Friday, March 21, 2008

Good Friday Thought: Jesus Forsaken

As Jesus was being crucified, he cried out in a loud voice, “Eloi, Eloi, lama sabachthani?” – which means, “My God, my God, why have you forsaken me?” Why would Jesus feel forsaken by God? Many have put forth an explanation along the lines that on the cross, Jesus became the embodiment of sin and God cannot look upon sin. So it was at that moment that God turned his back on his son (thus “fracturing” the godhead for the only time in history). I don’t know if I completely buy into this explanation.

For one, as many of you might have noticed, the line that Jesus cries is an Aramaic translation of the opening line of Psalm 22. As you turn to Psalm 22, you can see in this Psalm images that bring do mind what Jesus might have experienced during his crucifixion:

Verses 7-8 – All who see me mock me; they hurl insults, shaking their heads; He trusts in the Lord; let the lord rescue him… (Mark 15.20, 29-32)

Verse 15b – my tongue sticks to the roof of my mouth (John 19.28)

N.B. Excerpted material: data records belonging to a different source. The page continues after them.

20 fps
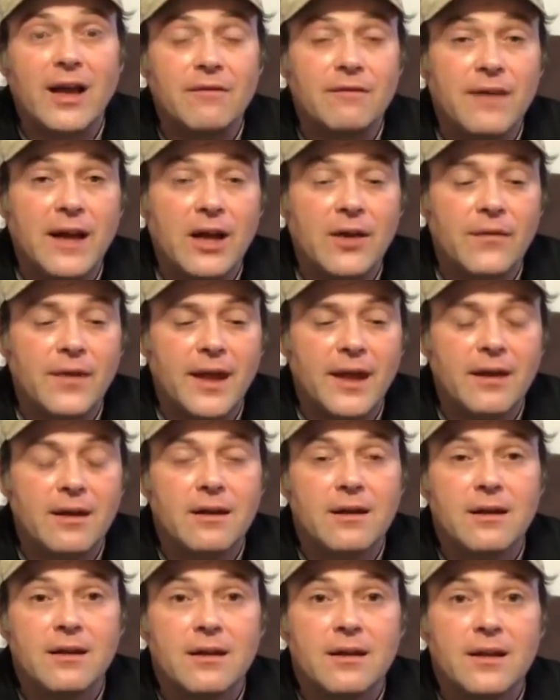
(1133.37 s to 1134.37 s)
I found
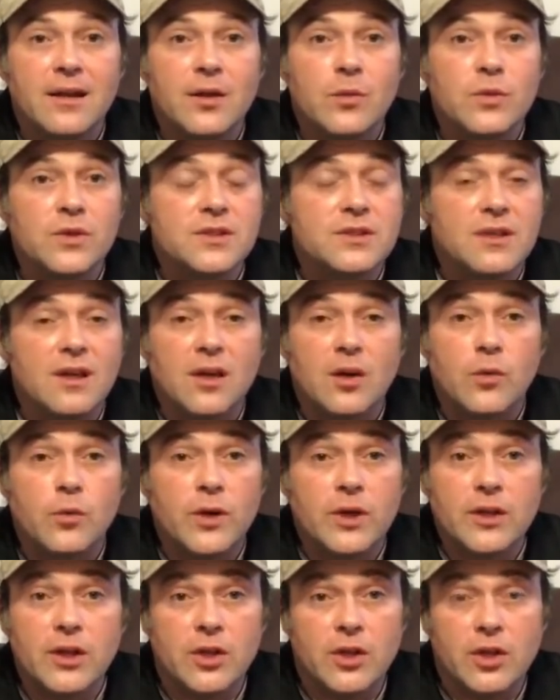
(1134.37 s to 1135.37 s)
that it was
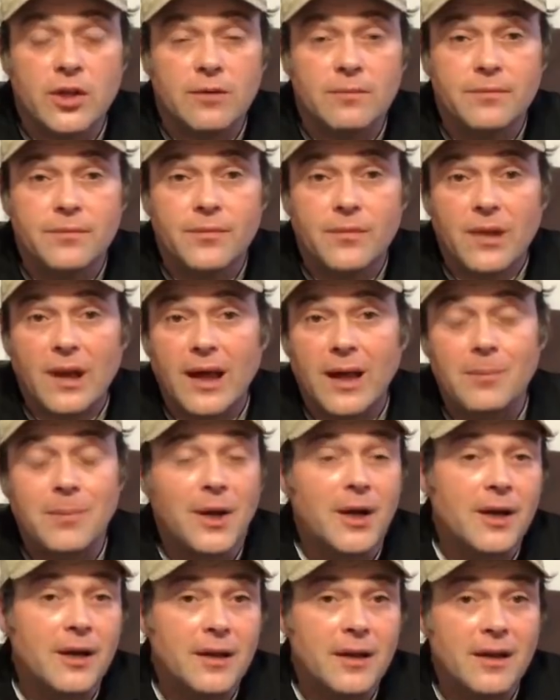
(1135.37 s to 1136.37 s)
really good. I
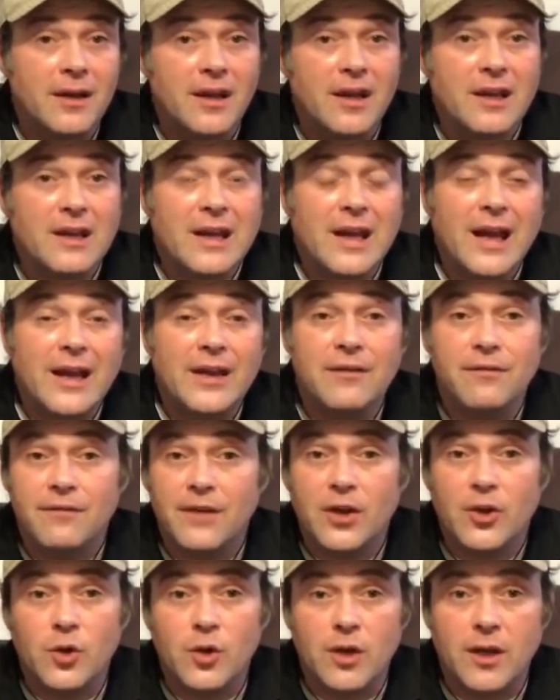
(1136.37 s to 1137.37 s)
putted it. It kind of
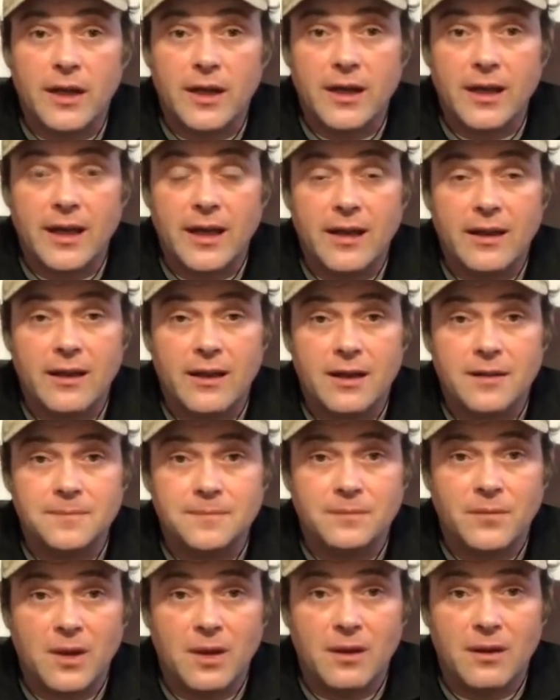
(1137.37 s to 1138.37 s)
felt like
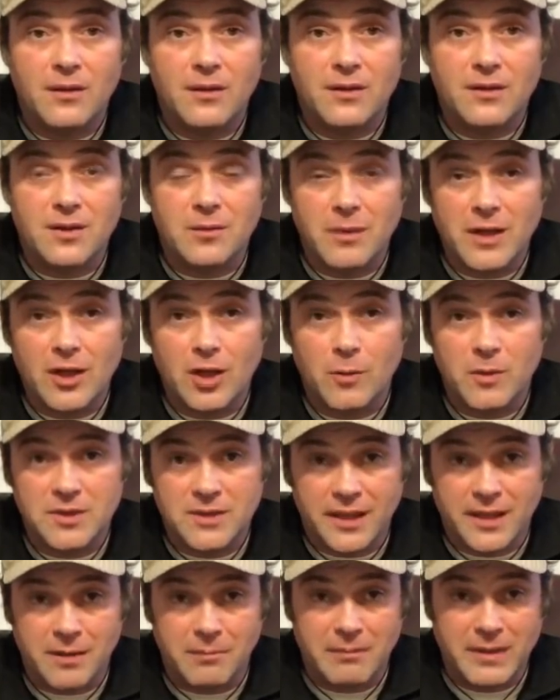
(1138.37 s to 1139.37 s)
to me,
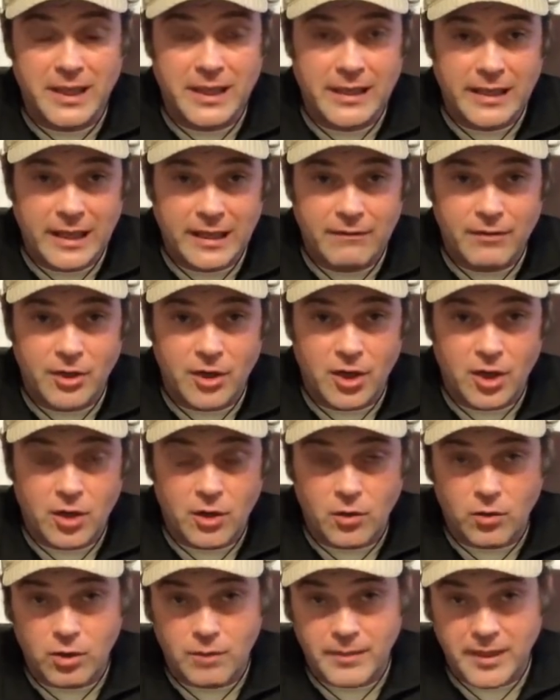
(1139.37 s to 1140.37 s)
almost like a mini
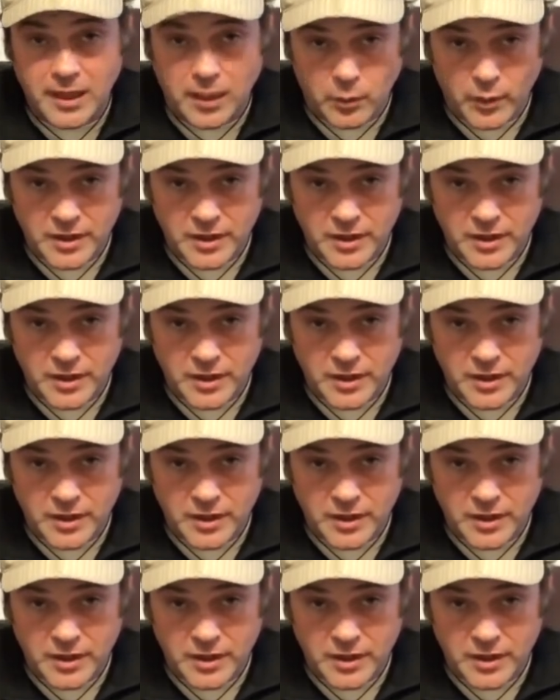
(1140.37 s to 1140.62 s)
AVR or a mini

Verse 16-18 – Dogs have surrounded me; a band of evil men has encircled me, they have pierced my hands and my feet. I can count all of my bones; people stare and gloat over me. They divide my garments among them and cast lots for my clothing. (Mark 15.24)

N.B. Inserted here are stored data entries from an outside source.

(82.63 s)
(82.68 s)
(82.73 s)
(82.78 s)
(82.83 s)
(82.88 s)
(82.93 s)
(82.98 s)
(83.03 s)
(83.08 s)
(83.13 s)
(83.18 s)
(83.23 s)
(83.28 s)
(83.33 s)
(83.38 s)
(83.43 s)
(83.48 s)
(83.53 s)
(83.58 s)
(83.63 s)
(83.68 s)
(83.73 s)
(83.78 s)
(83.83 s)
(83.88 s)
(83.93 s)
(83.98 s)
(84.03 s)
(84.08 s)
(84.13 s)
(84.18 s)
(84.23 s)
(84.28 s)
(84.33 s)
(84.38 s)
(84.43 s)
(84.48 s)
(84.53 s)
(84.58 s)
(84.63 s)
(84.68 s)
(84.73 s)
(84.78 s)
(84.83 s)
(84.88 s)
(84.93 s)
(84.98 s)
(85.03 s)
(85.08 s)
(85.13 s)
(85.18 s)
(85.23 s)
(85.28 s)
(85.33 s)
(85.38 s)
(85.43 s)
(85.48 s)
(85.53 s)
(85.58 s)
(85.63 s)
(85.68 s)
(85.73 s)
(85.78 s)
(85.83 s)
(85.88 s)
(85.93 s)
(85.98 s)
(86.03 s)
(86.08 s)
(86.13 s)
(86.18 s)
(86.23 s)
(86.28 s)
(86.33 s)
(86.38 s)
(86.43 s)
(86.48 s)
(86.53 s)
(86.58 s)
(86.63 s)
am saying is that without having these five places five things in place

Yet if we keep reading this Psalm we notice that it does not continue this theme of abandonment, but a hope of rescue. It does not end in a theme of defeat but of triumph.

Verse 24 – For he has not despised or disdained the suffering of the afflicted one; he has not hidden his face from him but has listened to his cry for help.

Verse 25 – From you comes the theme of my praise in the great assembly…

Verse 31 – They will proclaim his righteousness to a people yet unborn – for he has done it (that is delivered the suffering one).

As one reads this Psalm, one cannot but recall the scene at the Cross. I do believe that the crafting of the scene of the crucifixion was done purposely alluding to Psalm 22, prompted by the words from Jesus’ mouth. Jesus, I believe, is identifying with the righteous sufferer in Psalm 22 (which is a theme in several of the psalms). He calls out to God wondering why he is suffering unjustly, asking God why he doesn’t vindicate him. But he realizes, in spite of his unjust circumstances, that God will hear his cry and will rescue him and in the end the righteous sufferer will praise God. To me, the important line in Psalm 22, is verse 24 where the righteous sufferer believes that God has not hidden his face from him but heard his cry for help. Therefore, in spite of the fact that Jesus was experiencing anguish that no human being will ever be able to fathom, God did not turn his back on his son, but heard his cry and delivered him from the wrath that he faced.

3 comments:

matt gallion said...

man oh man. moltmann's take on this in the crucified God is fantastic. i'm not sure i could adequately cover it, so i simply have to point you his way.

good stuff.

billy v said...

Great suggestion, Matt. I have been meaning to read that for years and haven't got around to it. Now I must.

The MAN Fan Club said...

I can only imagine the disgust Jesus might have felt with the burden of ALL man's sins for eternity sake. I do not feel he would have necessarily said that because God turned his back on him. Just the human side of Jesus as man in the flesh.